■ **Exercise**
Search the entries below for the string "frames" and copy the lines that hold it.

■ **Records for the task**
★ ★ ★

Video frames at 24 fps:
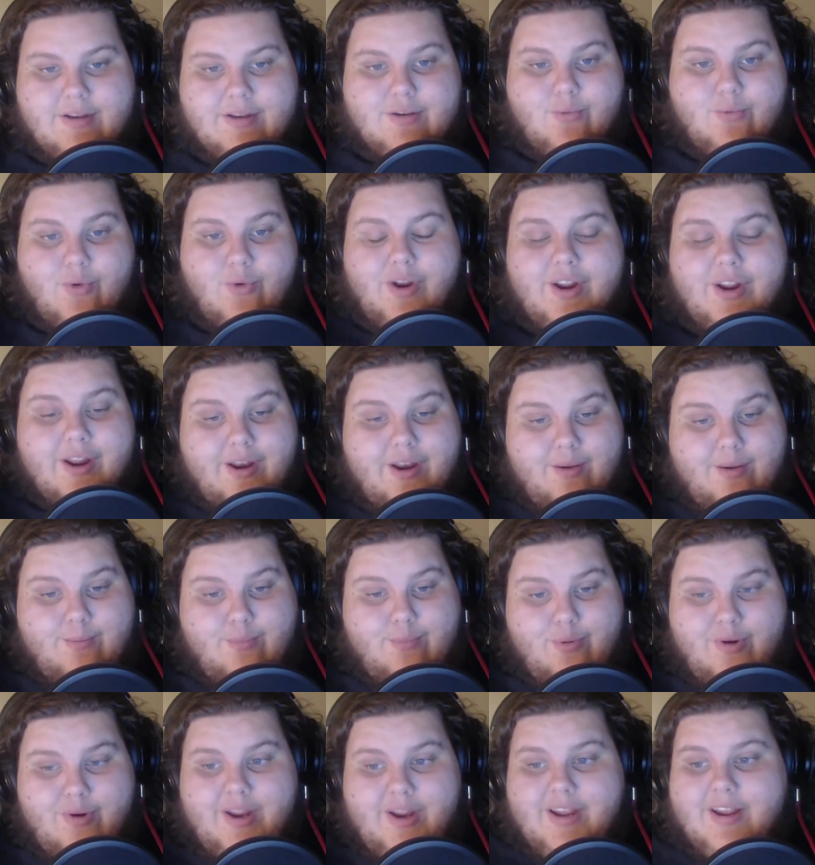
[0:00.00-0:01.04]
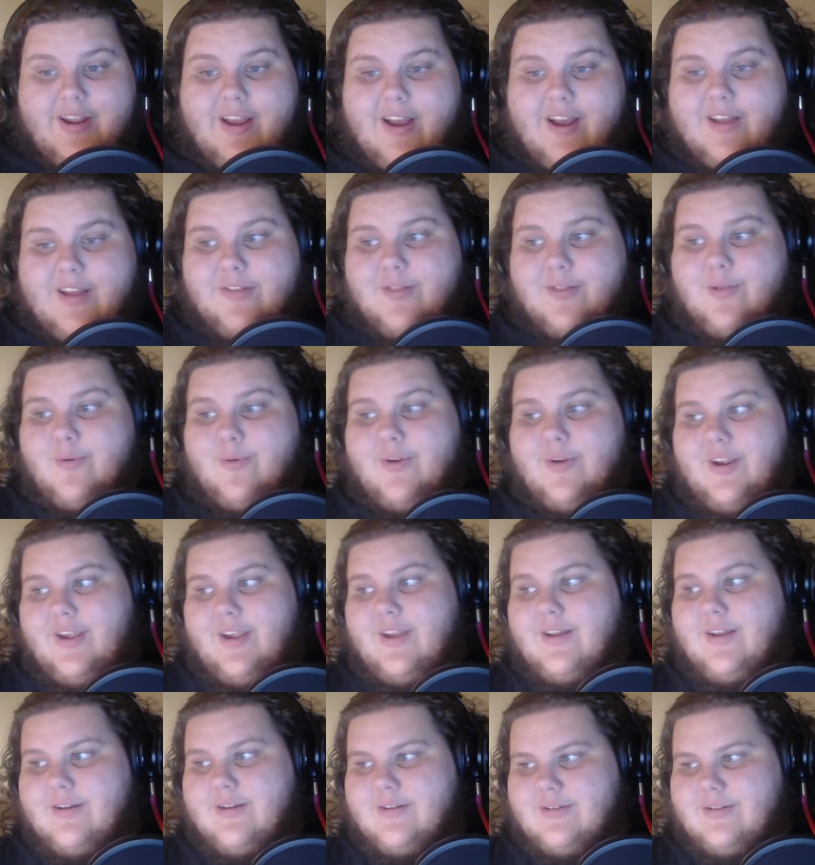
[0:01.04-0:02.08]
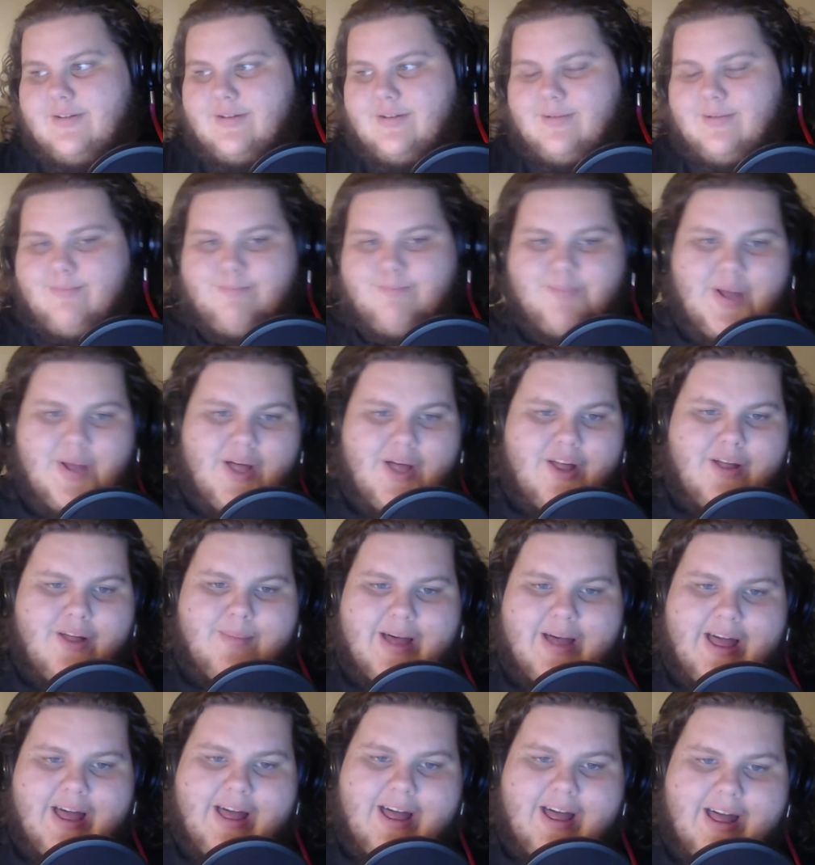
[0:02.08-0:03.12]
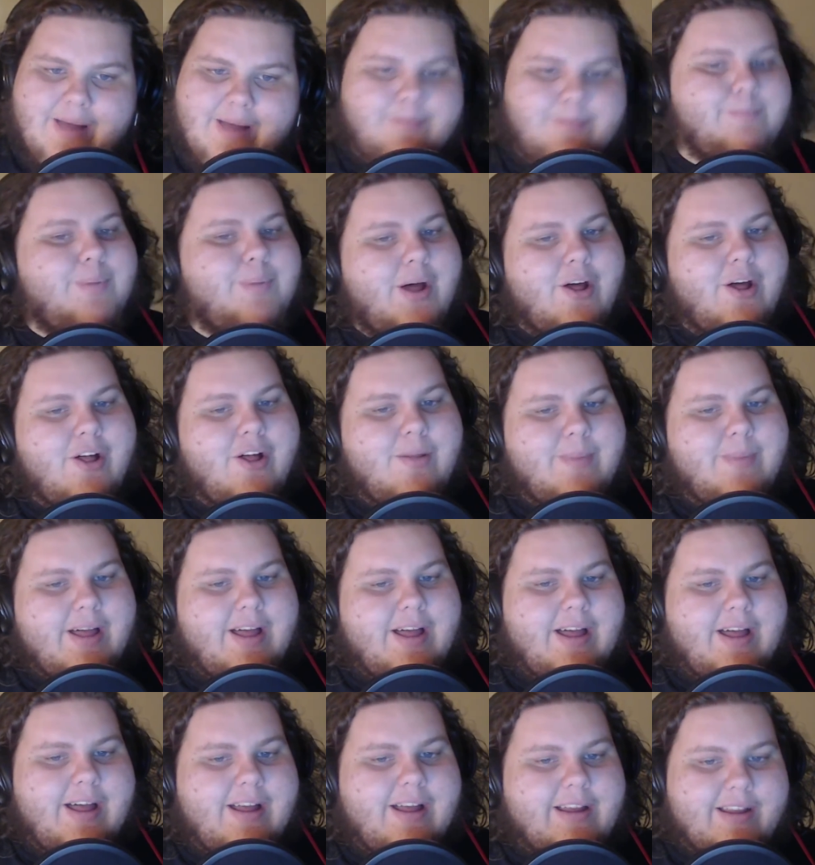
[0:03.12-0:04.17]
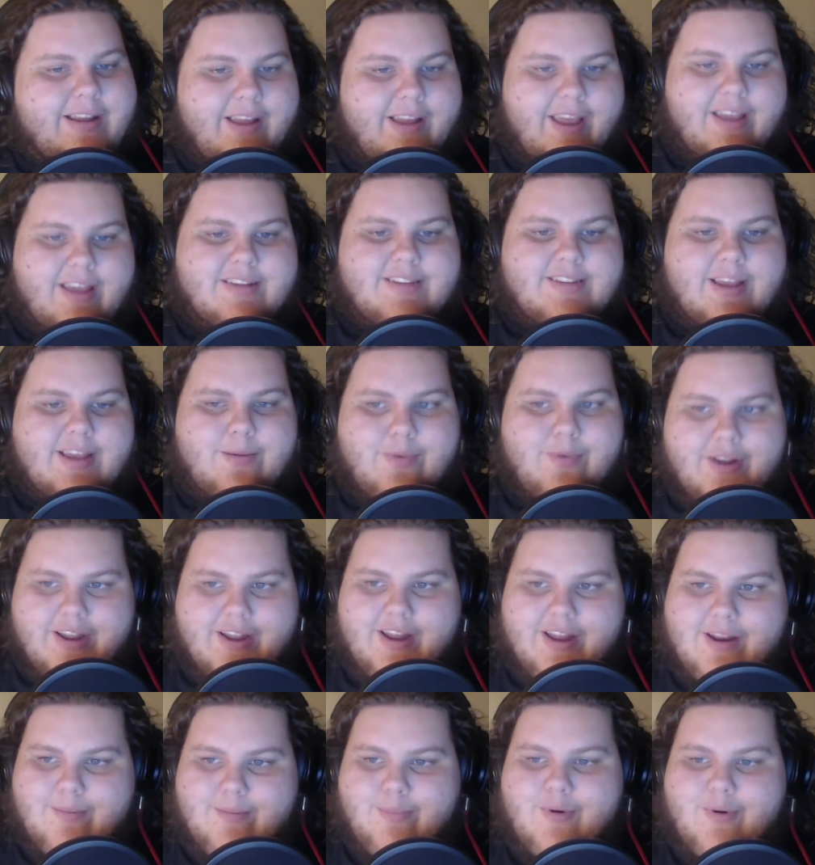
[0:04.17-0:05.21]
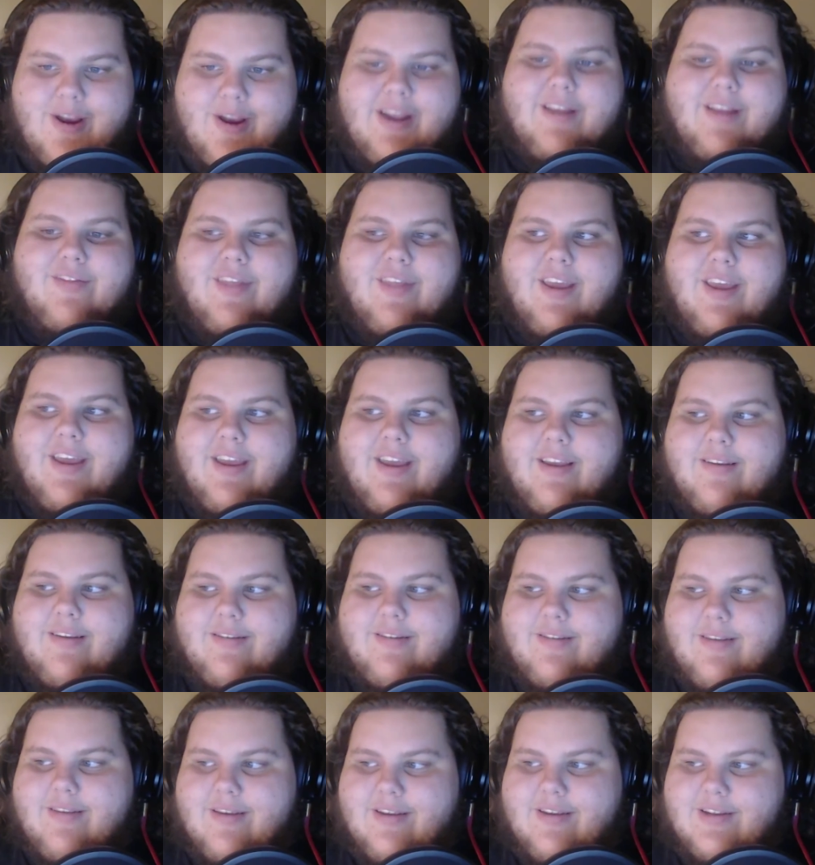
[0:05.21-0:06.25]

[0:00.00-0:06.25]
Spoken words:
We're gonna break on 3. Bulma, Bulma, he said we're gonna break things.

★ ★ ★

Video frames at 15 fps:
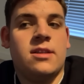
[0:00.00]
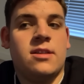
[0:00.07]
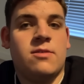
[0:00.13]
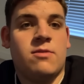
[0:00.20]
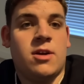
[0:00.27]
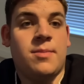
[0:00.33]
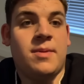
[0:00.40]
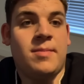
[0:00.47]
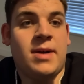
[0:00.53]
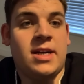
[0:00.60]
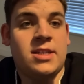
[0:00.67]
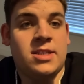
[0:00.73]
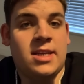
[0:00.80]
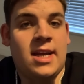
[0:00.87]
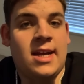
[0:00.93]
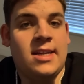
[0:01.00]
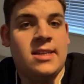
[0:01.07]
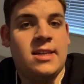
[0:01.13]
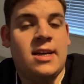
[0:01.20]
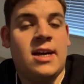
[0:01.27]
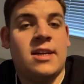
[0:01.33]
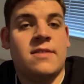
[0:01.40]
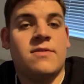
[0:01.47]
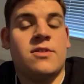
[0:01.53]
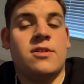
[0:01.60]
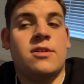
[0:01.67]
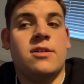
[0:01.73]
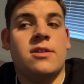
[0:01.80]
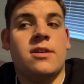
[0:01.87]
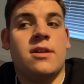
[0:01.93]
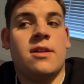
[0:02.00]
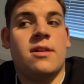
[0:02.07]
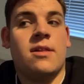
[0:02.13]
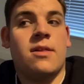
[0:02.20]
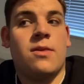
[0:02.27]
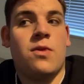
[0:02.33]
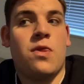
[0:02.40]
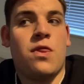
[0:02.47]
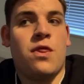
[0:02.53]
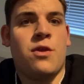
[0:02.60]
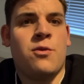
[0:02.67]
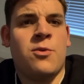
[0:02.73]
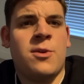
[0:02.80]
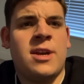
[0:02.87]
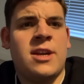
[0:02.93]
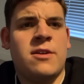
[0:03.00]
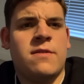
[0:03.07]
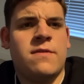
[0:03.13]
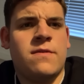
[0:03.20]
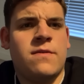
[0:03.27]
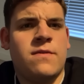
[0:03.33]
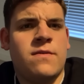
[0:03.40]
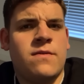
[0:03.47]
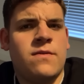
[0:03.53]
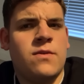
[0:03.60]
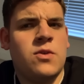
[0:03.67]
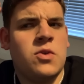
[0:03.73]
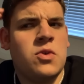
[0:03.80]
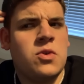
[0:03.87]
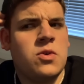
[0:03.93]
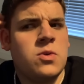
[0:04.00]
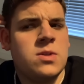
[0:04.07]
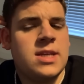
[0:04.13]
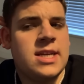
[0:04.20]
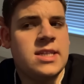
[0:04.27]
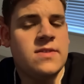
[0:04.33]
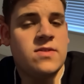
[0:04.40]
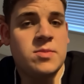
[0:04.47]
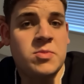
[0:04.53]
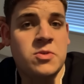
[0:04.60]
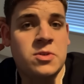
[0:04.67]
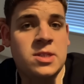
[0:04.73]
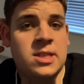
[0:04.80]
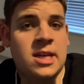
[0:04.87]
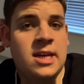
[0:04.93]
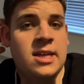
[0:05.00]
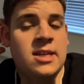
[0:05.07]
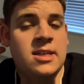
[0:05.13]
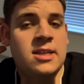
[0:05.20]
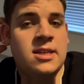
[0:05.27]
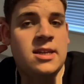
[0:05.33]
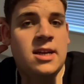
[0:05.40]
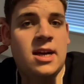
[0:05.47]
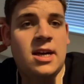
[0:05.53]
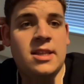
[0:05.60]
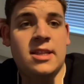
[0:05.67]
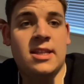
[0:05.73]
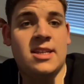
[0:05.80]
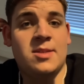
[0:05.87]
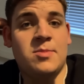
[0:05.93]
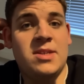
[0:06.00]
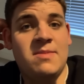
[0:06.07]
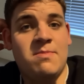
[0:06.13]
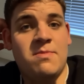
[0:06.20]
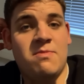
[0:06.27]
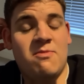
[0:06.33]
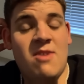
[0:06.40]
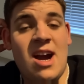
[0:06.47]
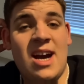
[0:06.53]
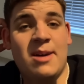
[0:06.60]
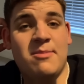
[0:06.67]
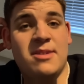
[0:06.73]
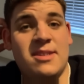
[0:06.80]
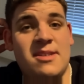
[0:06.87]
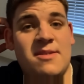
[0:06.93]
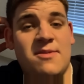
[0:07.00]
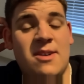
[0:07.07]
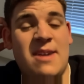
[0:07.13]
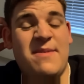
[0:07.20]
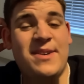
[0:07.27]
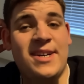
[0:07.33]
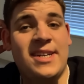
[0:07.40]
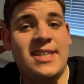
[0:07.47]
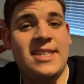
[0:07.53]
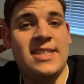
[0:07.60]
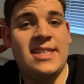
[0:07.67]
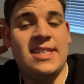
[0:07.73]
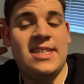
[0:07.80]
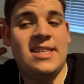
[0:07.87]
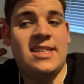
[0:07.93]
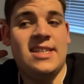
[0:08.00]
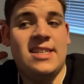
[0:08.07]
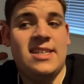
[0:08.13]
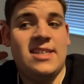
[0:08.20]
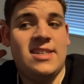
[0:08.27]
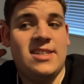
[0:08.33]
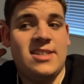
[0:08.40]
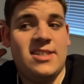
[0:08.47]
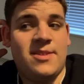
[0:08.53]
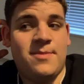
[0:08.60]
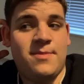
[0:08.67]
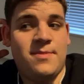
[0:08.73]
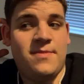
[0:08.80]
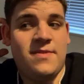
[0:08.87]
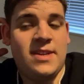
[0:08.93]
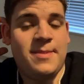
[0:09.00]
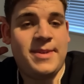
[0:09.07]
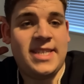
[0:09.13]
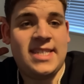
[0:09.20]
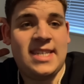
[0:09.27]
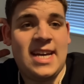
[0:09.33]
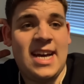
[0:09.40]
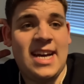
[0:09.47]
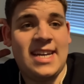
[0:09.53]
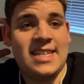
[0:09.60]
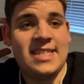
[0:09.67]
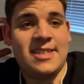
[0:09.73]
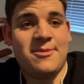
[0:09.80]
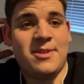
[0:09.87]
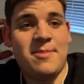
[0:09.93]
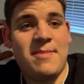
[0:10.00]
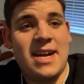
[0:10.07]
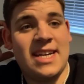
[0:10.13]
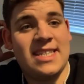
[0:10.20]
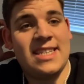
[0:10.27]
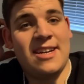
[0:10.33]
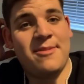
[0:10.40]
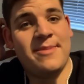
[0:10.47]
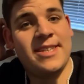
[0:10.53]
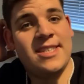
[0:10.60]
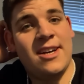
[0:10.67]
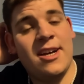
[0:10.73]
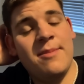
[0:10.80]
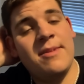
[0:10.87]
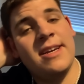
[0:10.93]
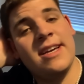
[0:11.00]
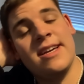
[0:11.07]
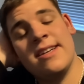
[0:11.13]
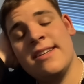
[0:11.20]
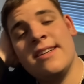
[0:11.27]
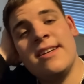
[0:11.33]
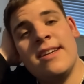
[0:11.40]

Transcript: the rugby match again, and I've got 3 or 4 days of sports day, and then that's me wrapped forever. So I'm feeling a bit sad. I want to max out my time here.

★ ★ ★

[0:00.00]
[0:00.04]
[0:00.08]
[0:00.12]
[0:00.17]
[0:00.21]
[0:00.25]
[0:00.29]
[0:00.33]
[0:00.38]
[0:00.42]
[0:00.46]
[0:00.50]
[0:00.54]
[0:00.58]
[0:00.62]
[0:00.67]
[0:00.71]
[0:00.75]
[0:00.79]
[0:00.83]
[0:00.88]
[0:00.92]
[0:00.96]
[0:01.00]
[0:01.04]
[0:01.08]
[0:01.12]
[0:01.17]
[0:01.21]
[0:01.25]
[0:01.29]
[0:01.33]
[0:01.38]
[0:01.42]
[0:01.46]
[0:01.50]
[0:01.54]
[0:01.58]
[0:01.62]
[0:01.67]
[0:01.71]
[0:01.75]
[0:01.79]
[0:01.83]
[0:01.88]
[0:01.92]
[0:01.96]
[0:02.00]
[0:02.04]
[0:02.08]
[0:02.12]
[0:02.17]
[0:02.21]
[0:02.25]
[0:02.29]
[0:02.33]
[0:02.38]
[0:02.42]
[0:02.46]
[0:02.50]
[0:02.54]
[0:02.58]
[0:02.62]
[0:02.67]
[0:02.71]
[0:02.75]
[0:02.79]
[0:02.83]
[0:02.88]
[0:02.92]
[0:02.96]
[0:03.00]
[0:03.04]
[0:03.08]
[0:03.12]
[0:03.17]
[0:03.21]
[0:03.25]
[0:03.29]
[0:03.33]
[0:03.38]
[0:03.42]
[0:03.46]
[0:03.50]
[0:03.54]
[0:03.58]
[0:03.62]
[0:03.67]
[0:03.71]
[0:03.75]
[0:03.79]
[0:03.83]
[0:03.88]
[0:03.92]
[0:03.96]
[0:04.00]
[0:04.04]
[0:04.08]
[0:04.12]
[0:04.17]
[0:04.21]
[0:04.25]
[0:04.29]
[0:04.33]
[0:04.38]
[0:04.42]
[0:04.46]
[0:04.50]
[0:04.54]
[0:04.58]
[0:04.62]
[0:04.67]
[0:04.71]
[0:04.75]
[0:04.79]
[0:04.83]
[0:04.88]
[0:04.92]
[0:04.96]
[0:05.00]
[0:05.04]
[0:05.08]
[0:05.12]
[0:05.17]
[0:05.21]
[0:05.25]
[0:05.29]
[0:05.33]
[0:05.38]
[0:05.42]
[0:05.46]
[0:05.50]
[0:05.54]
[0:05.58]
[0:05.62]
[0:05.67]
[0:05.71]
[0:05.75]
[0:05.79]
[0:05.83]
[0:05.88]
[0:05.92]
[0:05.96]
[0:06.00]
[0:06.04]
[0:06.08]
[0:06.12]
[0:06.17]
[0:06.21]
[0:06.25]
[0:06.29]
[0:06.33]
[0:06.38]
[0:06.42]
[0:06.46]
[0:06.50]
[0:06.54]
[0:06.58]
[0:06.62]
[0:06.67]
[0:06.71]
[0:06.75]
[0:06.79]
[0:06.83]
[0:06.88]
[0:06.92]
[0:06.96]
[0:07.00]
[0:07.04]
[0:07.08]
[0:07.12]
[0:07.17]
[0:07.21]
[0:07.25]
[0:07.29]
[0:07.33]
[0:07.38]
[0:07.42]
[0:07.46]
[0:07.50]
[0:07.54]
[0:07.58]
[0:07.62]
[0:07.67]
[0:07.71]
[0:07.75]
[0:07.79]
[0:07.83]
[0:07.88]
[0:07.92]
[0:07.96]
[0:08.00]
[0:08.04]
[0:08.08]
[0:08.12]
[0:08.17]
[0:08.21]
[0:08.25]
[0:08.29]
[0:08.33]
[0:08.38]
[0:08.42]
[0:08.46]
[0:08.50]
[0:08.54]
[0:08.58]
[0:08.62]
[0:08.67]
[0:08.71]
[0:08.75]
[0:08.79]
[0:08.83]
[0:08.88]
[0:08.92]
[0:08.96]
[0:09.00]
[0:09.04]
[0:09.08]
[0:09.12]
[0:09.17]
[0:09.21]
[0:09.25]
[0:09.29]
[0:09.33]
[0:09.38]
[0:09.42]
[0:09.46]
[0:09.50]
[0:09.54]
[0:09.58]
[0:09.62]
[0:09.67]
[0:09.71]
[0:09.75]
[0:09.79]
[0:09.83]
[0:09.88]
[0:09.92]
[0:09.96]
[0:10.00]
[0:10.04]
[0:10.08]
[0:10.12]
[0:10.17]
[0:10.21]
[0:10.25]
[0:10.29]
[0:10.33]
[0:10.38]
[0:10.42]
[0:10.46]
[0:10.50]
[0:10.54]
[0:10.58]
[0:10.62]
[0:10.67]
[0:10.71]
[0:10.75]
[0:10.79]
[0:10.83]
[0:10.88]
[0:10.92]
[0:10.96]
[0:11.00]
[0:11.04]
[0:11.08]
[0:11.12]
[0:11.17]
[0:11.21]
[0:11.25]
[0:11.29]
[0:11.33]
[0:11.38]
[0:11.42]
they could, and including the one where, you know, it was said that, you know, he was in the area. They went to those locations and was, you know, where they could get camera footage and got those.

★ ★ ★

■ **Answer to this exercise**
Video frames at 24 fps:
Video frames at 15 fps:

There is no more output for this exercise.